ARDC Releases 2023 Annual Report
The Attorney Registration and Disciplinary Commission (ARDC), the administrative agency that regulates Illinois lawyers, has filed its year 2023 Annual Report with the Supreme Court of Illinois. The report will be released to the public on Tuesday, April 30, 2024, when a copy is posted on the ARDC website.
View the summary of the Annual Report entitled Highlights of the 2023 Annual Report.
The Annual Report provides complete and comprehensive statistics concerning the ARDC’s registration activities, disciplinary caseload, financial condition, and progress on various initiatives. Few professions account for their regulatory activity in such detail.

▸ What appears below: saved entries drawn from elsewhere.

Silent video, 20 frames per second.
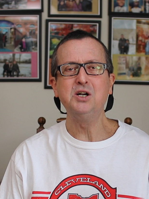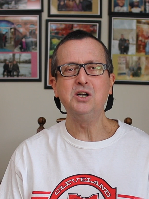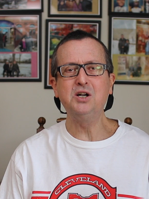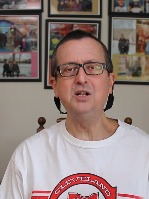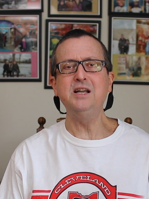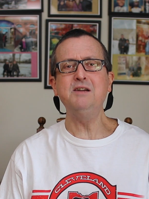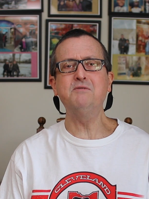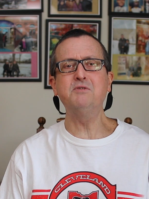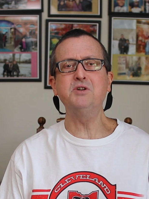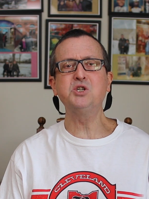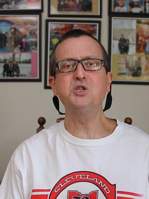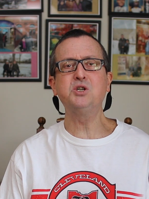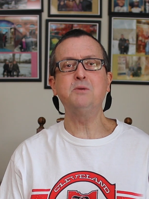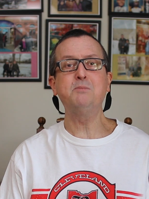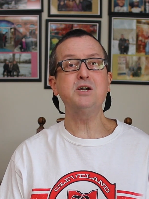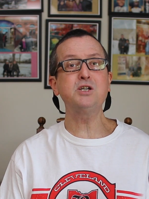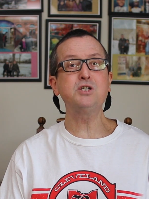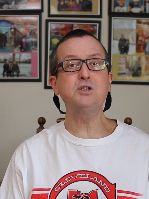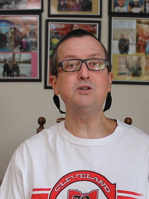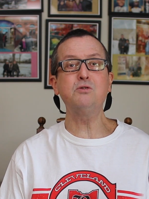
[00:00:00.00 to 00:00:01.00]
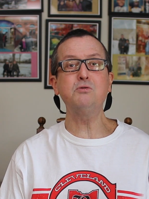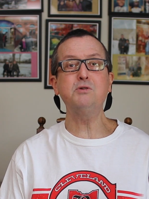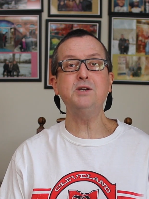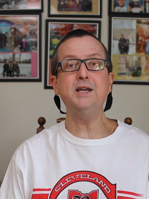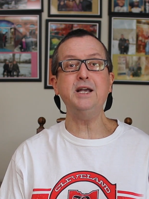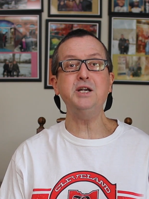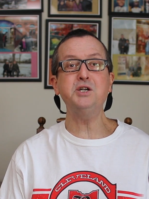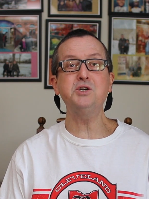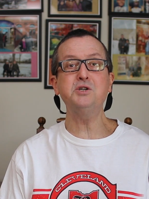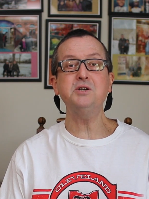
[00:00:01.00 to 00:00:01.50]
Cleveland is the best
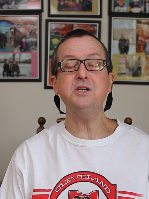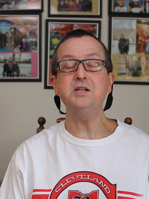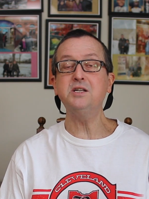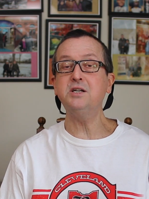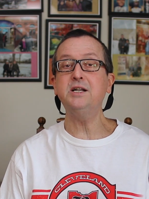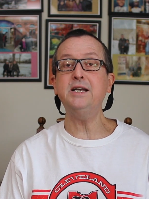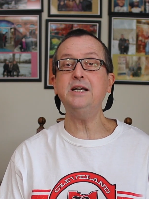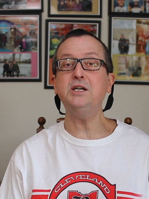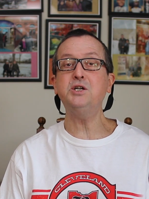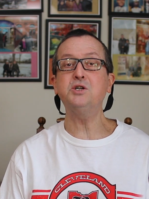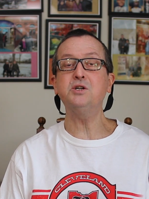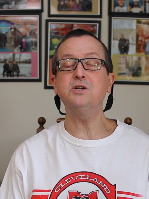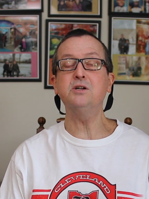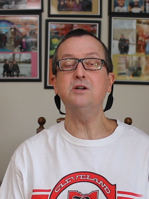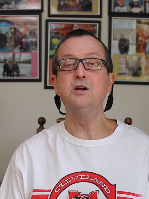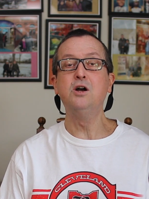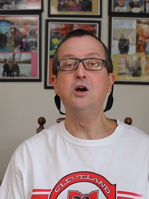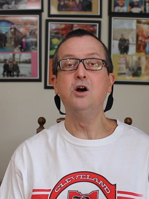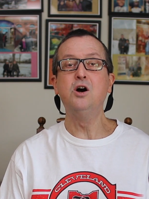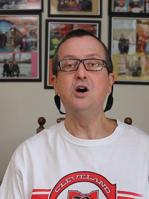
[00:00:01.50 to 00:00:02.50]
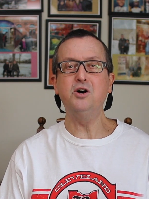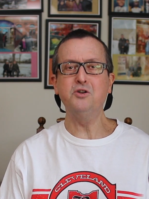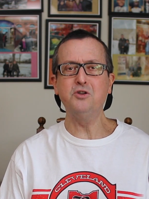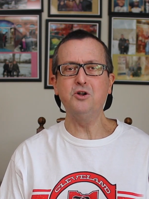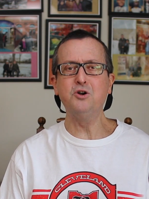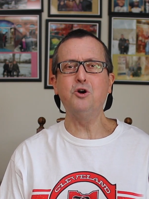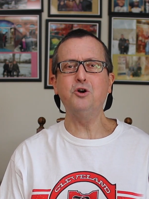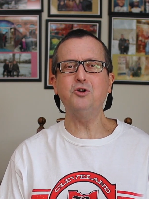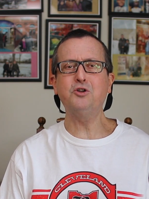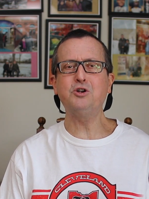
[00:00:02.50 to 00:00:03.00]
location in the nation on the
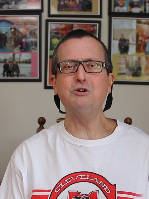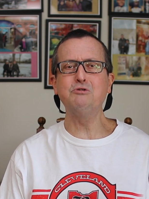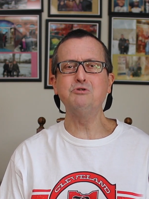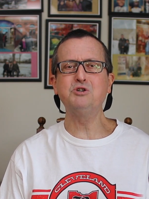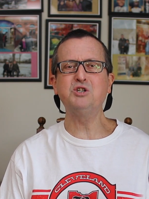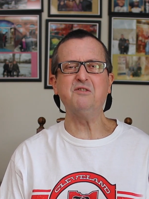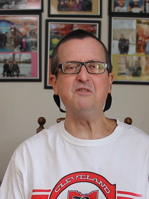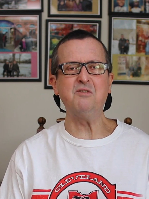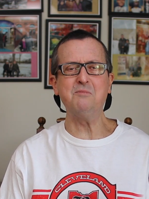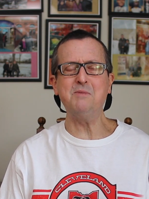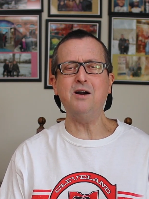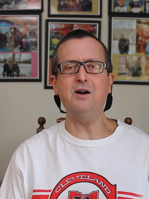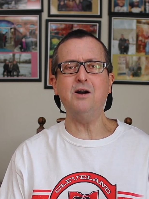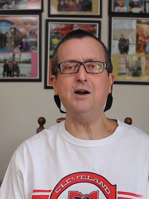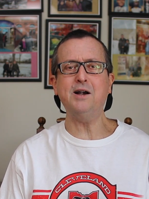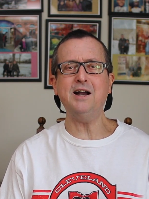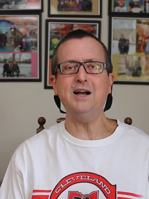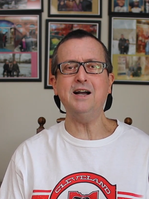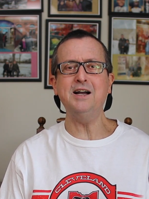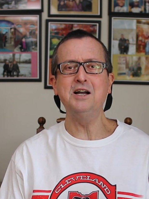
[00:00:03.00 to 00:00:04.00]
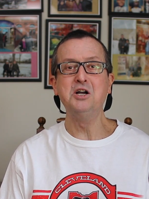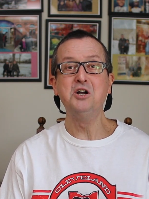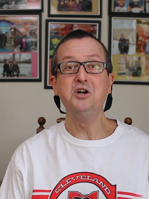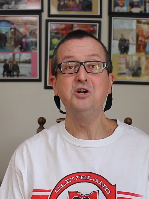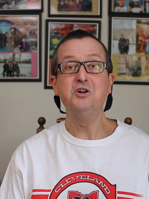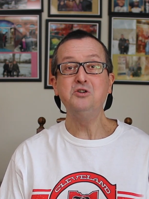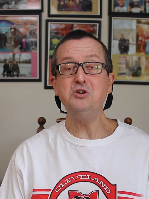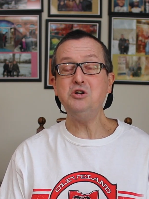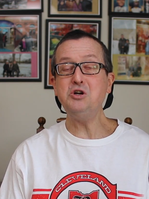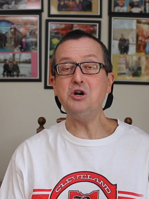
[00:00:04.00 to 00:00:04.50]
north coast of America.
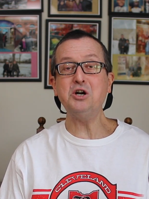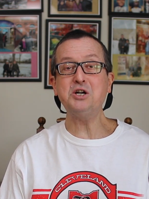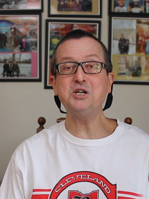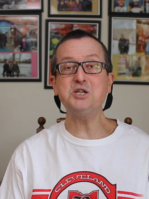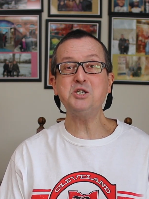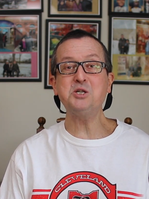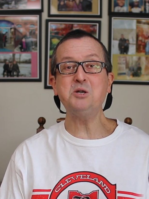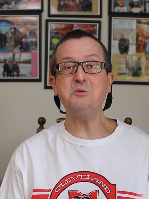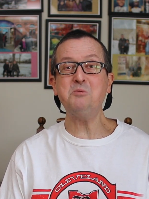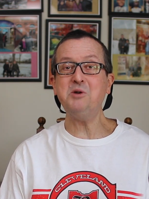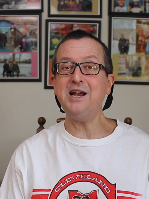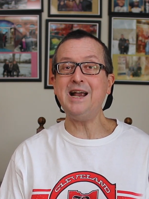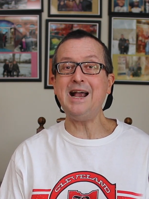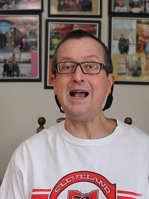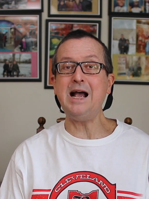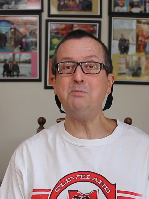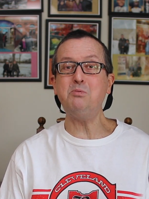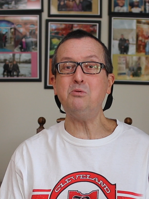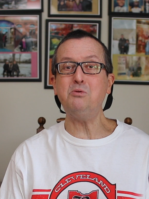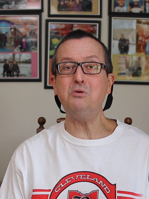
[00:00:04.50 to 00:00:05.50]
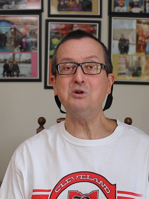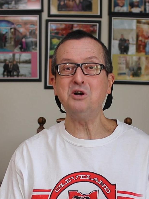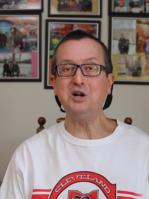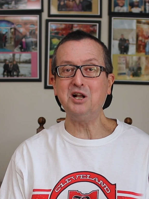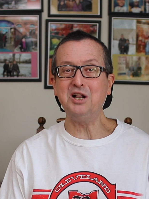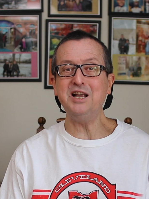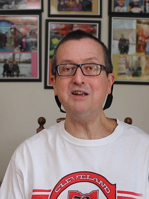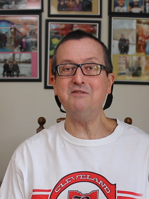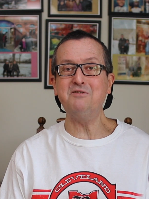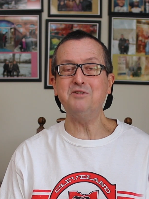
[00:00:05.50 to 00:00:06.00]
New York is the Big Apple,
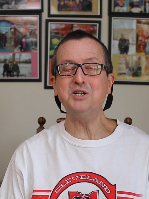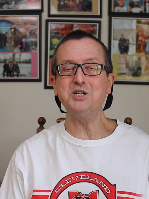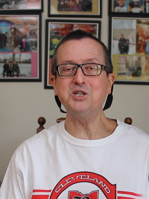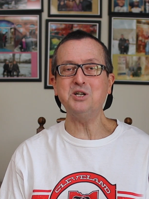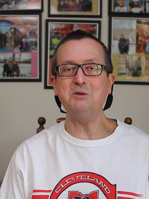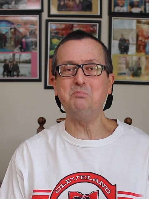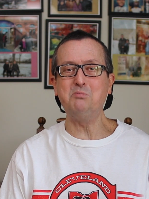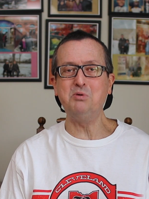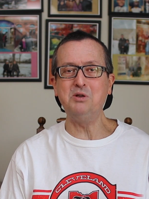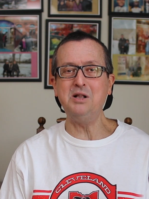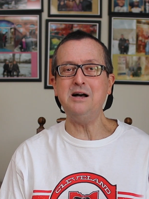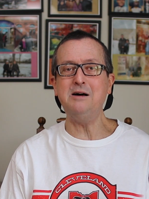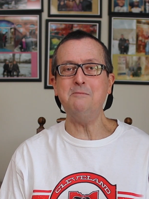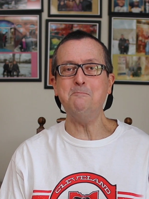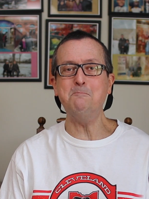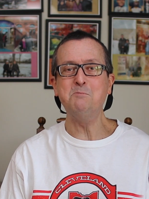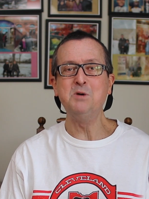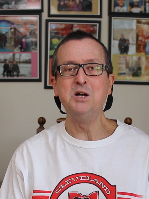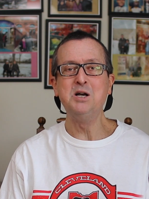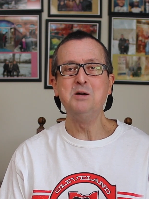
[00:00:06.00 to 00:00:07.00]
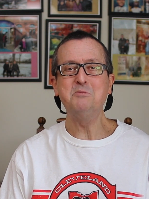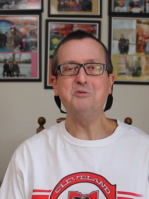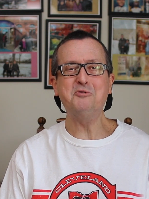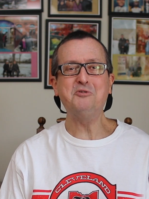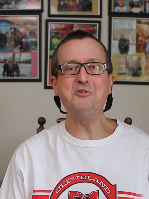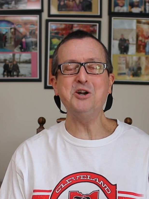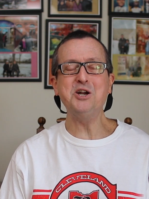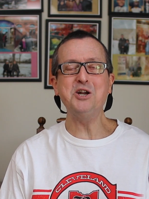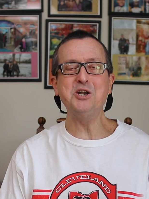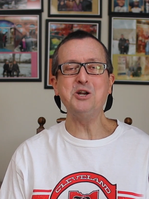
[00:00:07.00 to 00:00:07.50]
Cleveland is a plum.
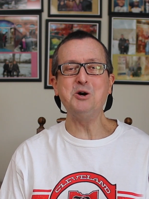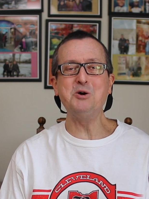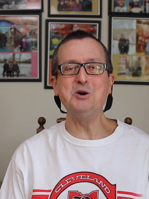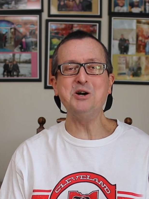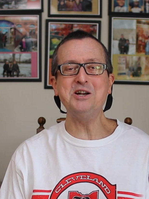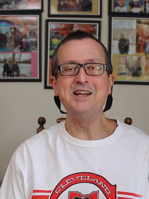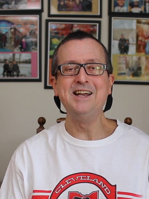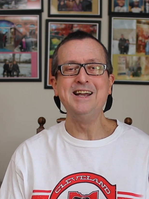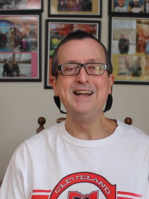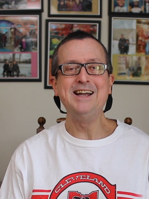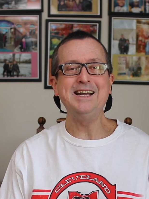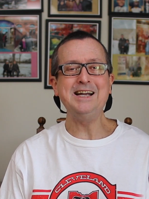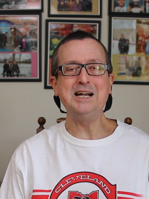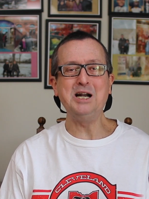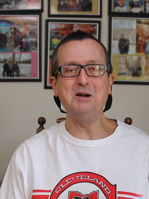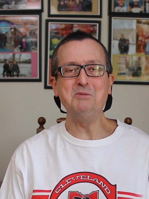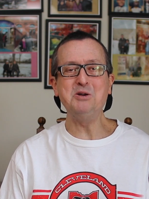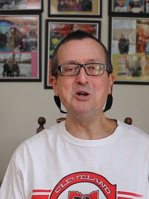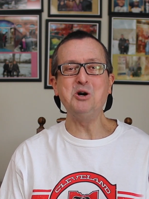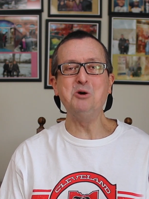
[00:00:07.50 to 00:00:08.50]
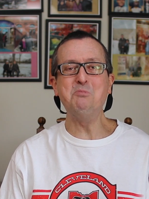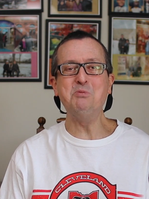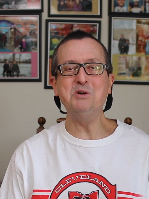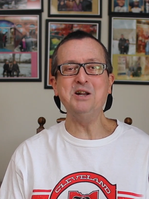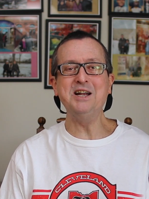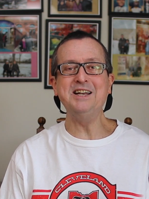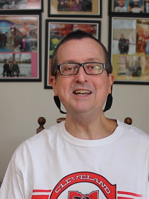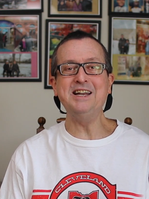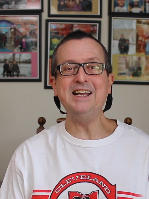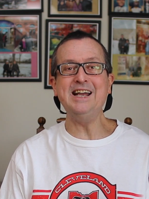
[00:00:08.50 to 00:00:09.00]
Before you know it, it'll be
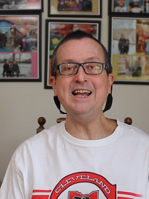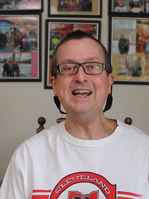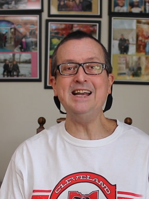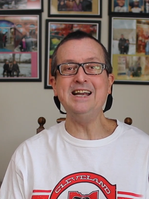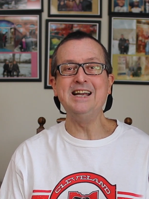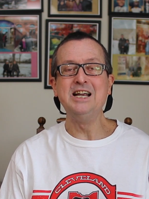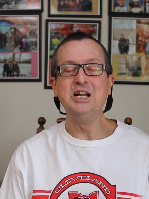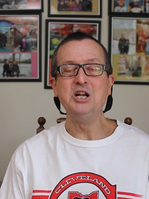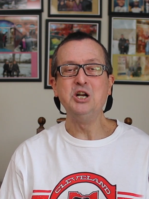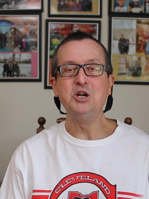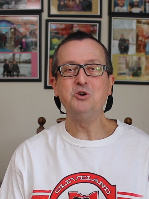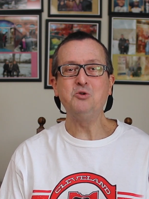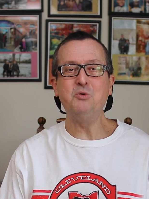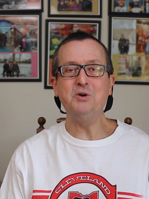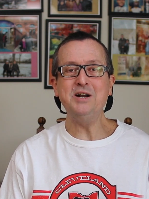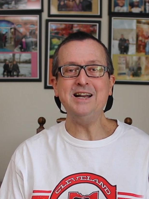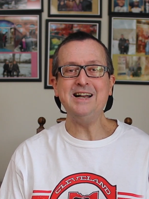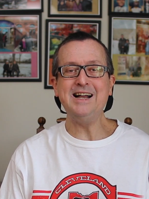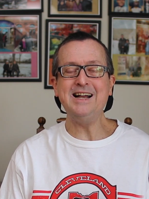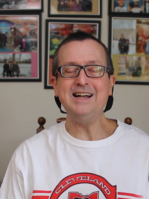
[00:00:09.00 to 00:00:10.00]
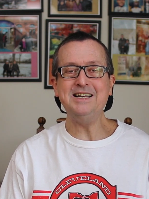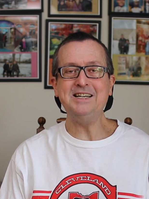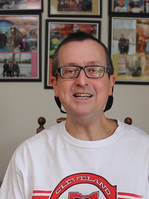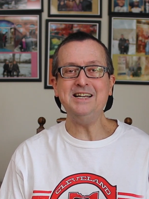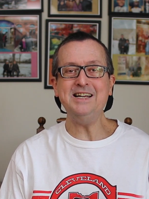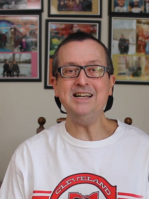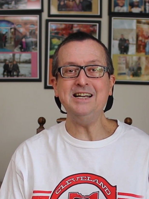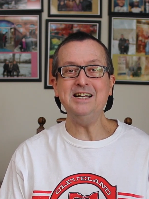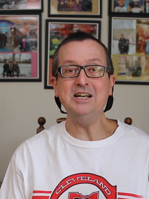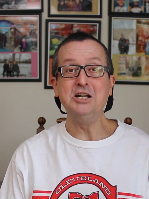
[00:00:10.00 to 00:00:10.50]
opening day
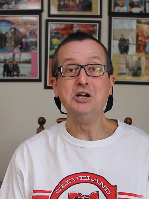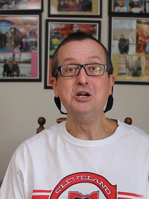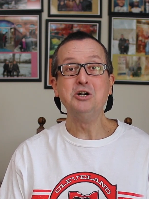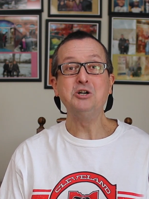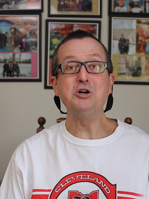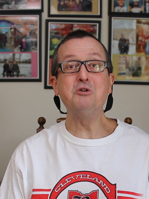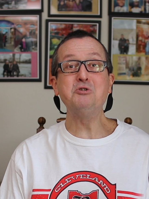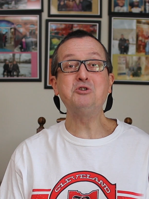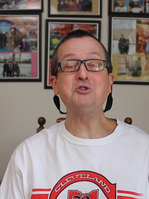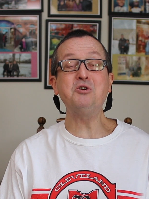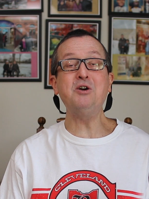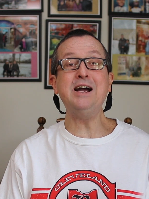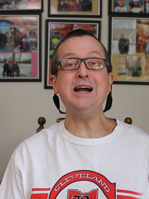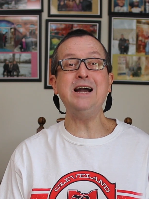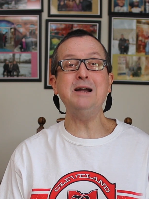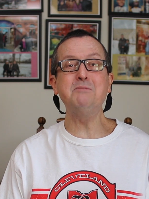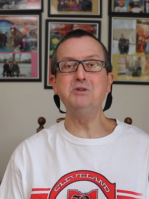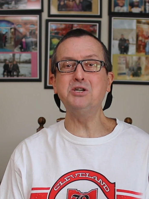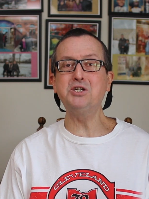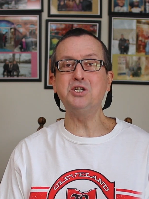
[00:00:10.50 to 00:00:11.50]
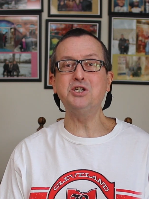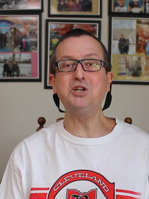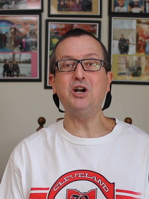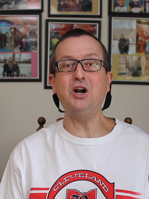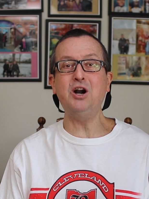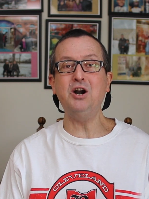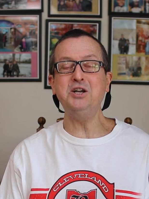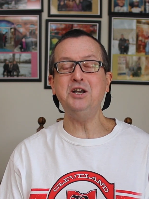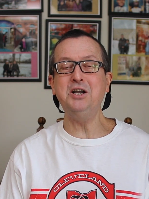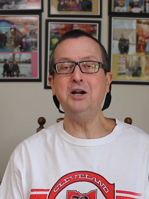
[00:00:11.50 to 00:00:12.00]
2019. Go Tribe, this is
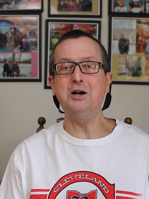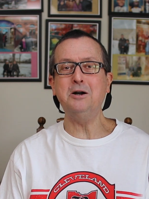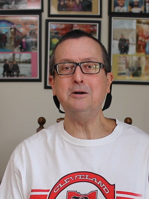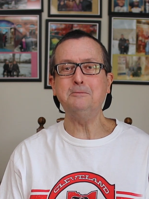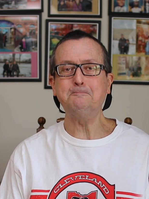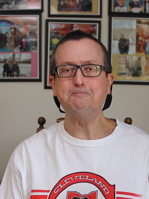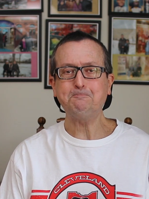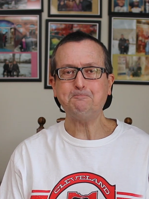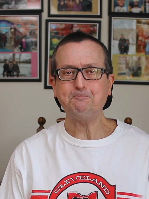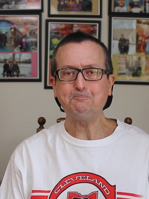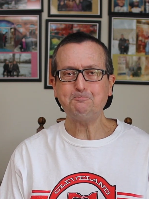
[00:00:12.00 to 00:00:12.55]
our year.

The year 2023 marked the final year of ARDC Administrator Jerome Larkin’s stewardship of the agency. Mr. Larkin retired at the end of the year, having served as Administrator since 2007 and having worked at the ARDC for 45 years. The ARDC’s new Administrator, Lea S. Gutierrez, was sworn in on October 19, 2023. The Annual Report contains a message from Ms. Gutierrez that includes her vision for the agency.
The 2023 Master Roll of Attorneys in Illinois had a total of 96,440 lawyers, reflecting a 0.8% increase over the previous year. There were 1,597 new-admittee lawyers added to the roll in 2023 and 1,609 Illinois lawyers transitioned to Retired status. While there are still more male lawyers than women lawyers in Illinois, for the first time, women lawyers in practice for less than five years outnumbered male lawyers in practice for less than five years 50.5% to 49.0%.
On the lawyer-discipline front, there were 4,575 requests for investigation received by the ARDC concerning 3,250 lawyers in 2023. The ARDC filed 42 formal disciplinary complaints before the ARDC’s Hearing Board, while 17 disciplinary and regulatory proceedings were filed directly in the Illinois Supreme Court. The Court disbarred 21 lawyers in 2023, placed 38 lawyers on suspension (with or without a term of probation), censured five lawyers, and reprimanded two.
The 2023 Annual Report includes a summary of the ARDC’s progress on its Education Initiative. In 2023, the ARDC’s website contained 38 on-demand, recorded webcasts providing 27 free hours of professional responsibility Minimum Continuing Legal Education (MCLE) credit. The ARDC issued 53,857 certificates of MCLE completion to Illinois lawyers in 2023, totaling 41,115 hours of professional responsibility MCLE credit earned. Additionally, ARDC staff lawyers gave 114 presentations to bar associations and law-related organizations during 2023 and provided research assistance and guidance regarding ethical issues in 2,536 calls to its Ethics Inquiry Program.
In its Annual Report, the ARDC also accounts to the Supreme Court for money received and spent. No tax money is used to fund the agency. All operating funds are taken from an annual registration fee paid by Illinois attorneys. By Supreme Court rule, lawyers pay an annual fee of $385. Of that amount, $95 is remitted to the Lawyers Trust Fund to fund legal services for lowincome persons; $25 funds the ARDC Client Protection Program to indemnify victims of lawyer misconduct; $25 is submitted to the Supreme Court’s Commission on Professionalism to help that entity’s efforts to promote civility and inclusion in the legal profession; $20 is sent to the Lawyers’ Assistance Program, an organization that helps lawyers, judges, law students, and their families with mental health issues; $10 is remitted to the Supreme Court’s Commission on Access to Justice to facilitate access to civil courts and administrative agencies for low-income and vulnerable Illinoisans; and the balance of the registration fee, $210, is used by the ARDC to pay for lawyer regulation. The ARDC’s Client Protection Program paid out $562,699 on 46 claims in 2023.
There are ordinarily seven ARDC Commissioners (although only six are serving as of the date of this release) – four members of the Illinois Bar and three non-lawyers, all appointed by the Supreme Court. The ARDC Chair is Timothy L. Bertschy of Dunlap. The Vice Chair is John H. Simpson of Chicago. The Commissioners, who receive no compensation for their services, create ARDC policies, establish an operating budget, appoint members of the Inquiry and Hearing Boards, and manage the Client Protection Program. Subject to the approval of, and appointment by, the Supreme Court, the Commissioners recommend the ARDC’s chief executive and regulatory officer, the Administrator. As noted, the Administrator is Lea S. Gutierrez.
There are two ARDC offices: One Prudential Plaza in Chicago and 3161 White Oaks Drive in Springfield.